Sympathy adds to the discomfort and misery of a distressing situation because it usually reminds the individual about what is causing his distress and/or grief. Being emotionally involved with another person doesn’t help him recover and get back to a normal life. It prolongs the healing and recovery process.
Giving sympathy to someone who has caused their own problems doesn’t help them either. Compassion and kindness may assist. But the individual must be made aware that he has to accept the consequences of his actions and make the necessary reparations.
Overcoming the Need to Give Sympathy
In our quest for an Almost Perfect Life, we have to learn the difference between sympathy and compassion. We must be able to tell the difference between people who want sympathy and those who need compassion. We must be able to give unconditional love when people need to know that other people care what happens to them and to offer assistance to those who are unable to handle the normal daily activities because of grief, adversity, or illness. We must be able to do these things without becoming a nuisance or interfering with the process they must go through to recover.
If we are concerned that our reactions to the distress of our friends and loved ones are based on sympathy rather than compassion, we need to examine our motives for our actions when we are with them. Are we showing unconditional love or do the feelings we show only express emotion which we may not even feel? Is our attention on joining in the wretchedness and woe of the occasion or are we endeavouring to find ways to ease the burden of grief or suffering by taking care of everyday chores and responsibilities that must be attended to?
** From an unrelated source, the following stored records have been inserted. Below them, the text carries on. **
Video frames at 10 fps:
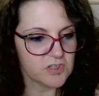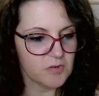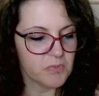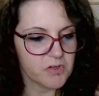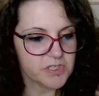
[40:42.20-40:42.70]

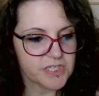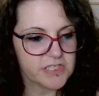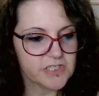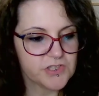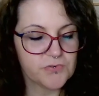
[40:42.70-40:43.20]

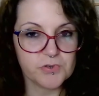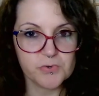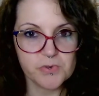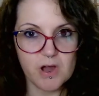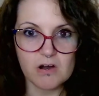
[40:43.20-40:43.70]
emotions
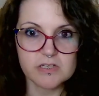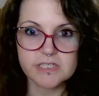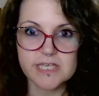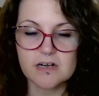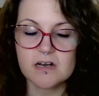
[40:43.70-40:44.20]
through the heart
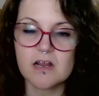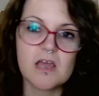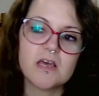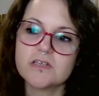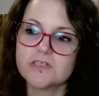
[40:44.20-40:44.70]
center
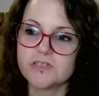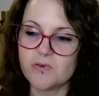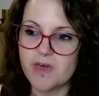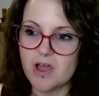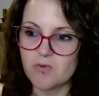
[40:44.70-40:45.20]

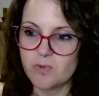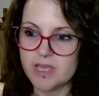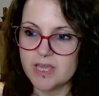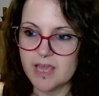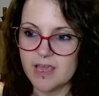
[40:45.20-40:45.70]
so that
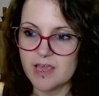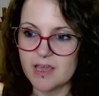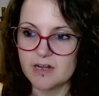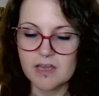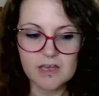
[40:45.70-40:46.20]
we
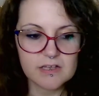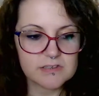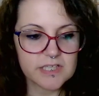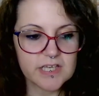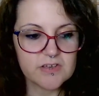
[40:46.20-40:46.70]
can
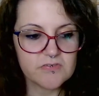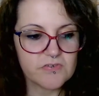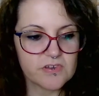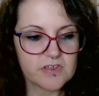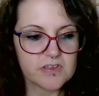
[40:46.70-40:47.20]

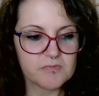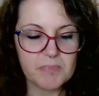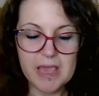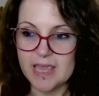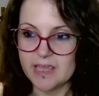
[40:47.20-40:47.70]
leave
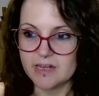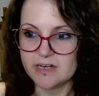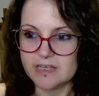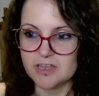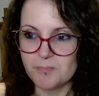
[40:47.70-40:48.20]
pain
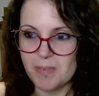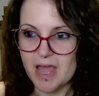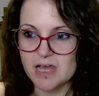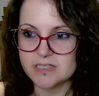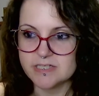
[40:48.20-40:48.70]
in the
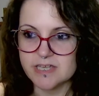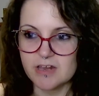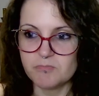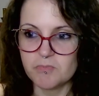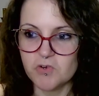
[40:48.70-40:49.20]
past
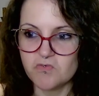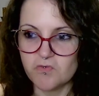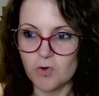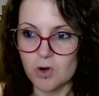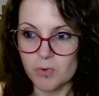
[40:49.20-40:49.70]
and move
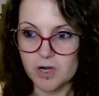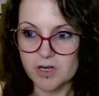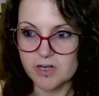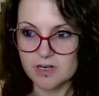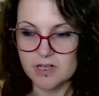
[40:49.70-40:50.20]

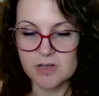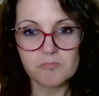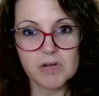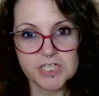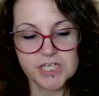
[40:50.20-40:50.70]
forward
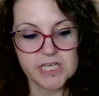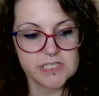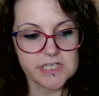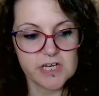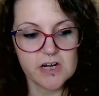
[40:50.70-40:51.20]
much
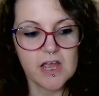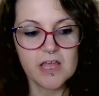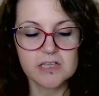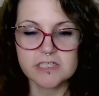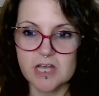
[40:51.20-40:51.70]
easier.
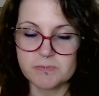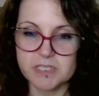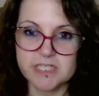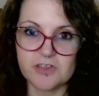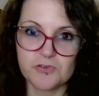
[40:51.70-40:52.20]
This helps
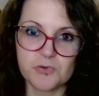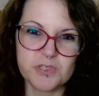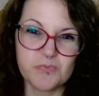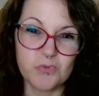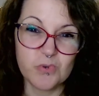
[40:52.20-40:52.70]
us get through
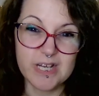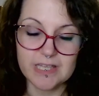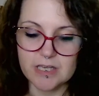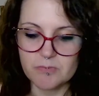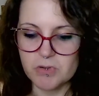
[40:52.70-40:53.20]
some
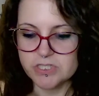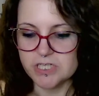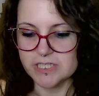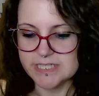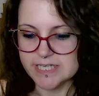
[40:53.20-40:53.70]
really
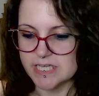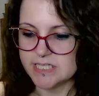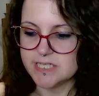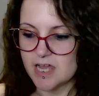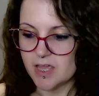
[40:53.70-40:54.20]
emotionally sticky
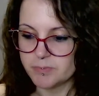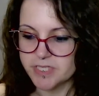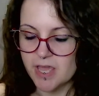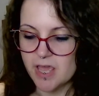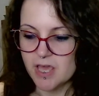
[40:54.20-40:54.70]
times.
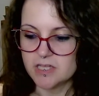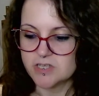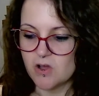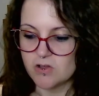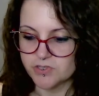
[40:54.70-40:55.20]
It's
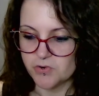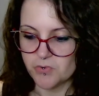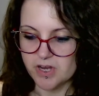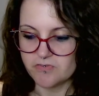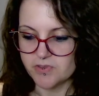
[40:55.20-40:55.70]
also
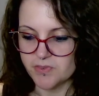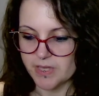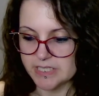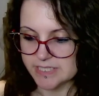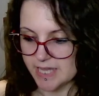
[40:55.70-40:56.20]
great for
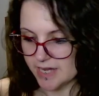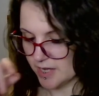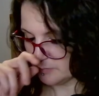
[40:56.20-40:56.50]
things likeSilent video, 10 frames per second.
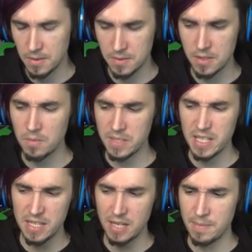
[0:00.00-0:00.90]
Just don't
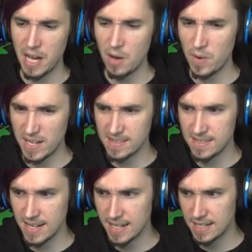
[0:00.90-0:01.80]
sneeze on me. I don't want to get
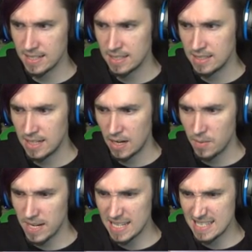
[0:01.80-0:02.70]
sick. I don't
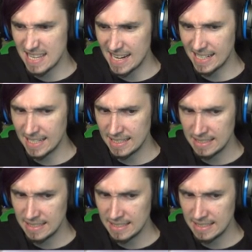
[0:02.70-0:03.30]
want to get sick.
Whether sympathy or compassion is shown depends on the individual’s state of consciousness. It is the difference between a willingness to give love and a desire to ingratiate oneself with other people to gain some advantage or benefit in the future. If the latter of these objectives is the case, then we need to raise our level of consciousness so that we think of the welfare and well-being of others before we consider our own needs and desires.
Changes of consciousness are difficult without a serious desire to find out the real meaning and purpose of life. They go together. When we are convinced that the explanations that we have accepted in the past about why we are here in this life are not true, and we are ready to find explanations which satisfy our longing for a more convincing version of truth, we will be ready for higher levels of love, compassion, gratitude, wisdom, and understanding.
As we learn what life is really all about, our attitudes to ourselves and other people change and we become aware of the differences between giving unconditional love and giving sympathy while expecting something in return.